--- ENTRIES SUPPLIED ---

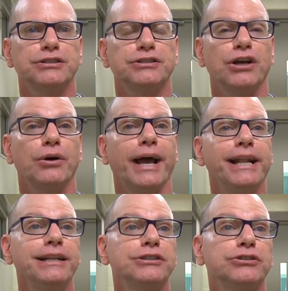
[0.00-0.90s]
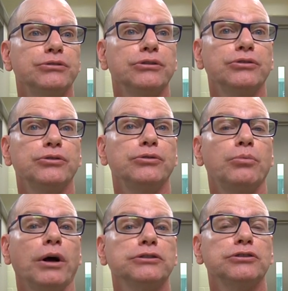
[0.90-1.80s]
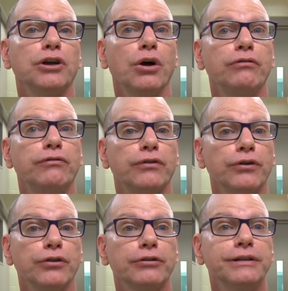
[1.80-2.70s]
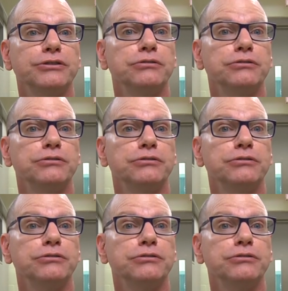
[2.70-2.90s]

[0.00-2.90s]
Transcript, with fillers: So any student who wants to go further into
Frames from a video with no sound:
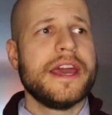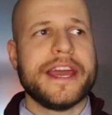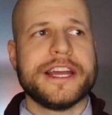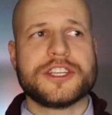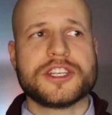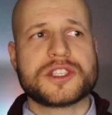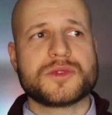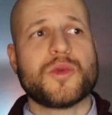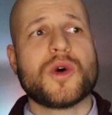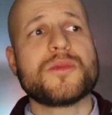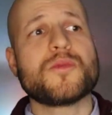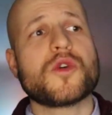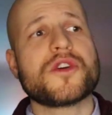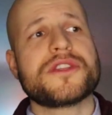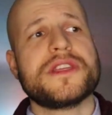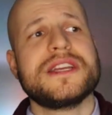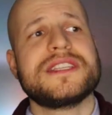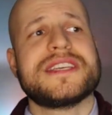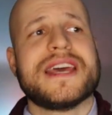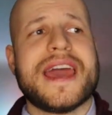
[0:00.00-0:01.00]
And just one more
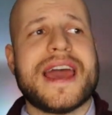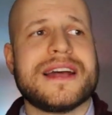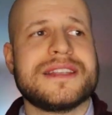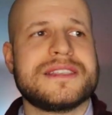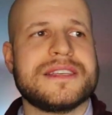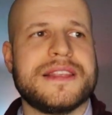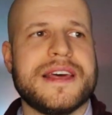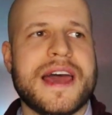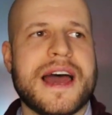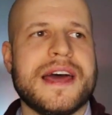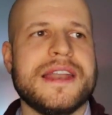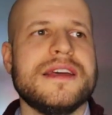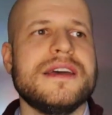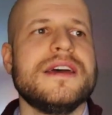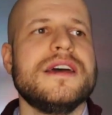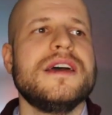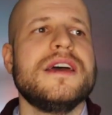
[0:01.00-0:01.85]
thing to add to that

---

**TRY IT**
Repeat the material above in full and unchanged, minus its images.

**RESPONSE AREA**
[0.00-0.90s]
[0.90-1.80s]
[1.80-2.70s]
[2.70-2.90s]

[0.00-2.90s]
Transcript, with fillers: So any student who wants to go further into
Frames from a video with no sound:
[0:00.00-0:01.00]
And just one more
[0:01.00-0:01.85]
thing to add to that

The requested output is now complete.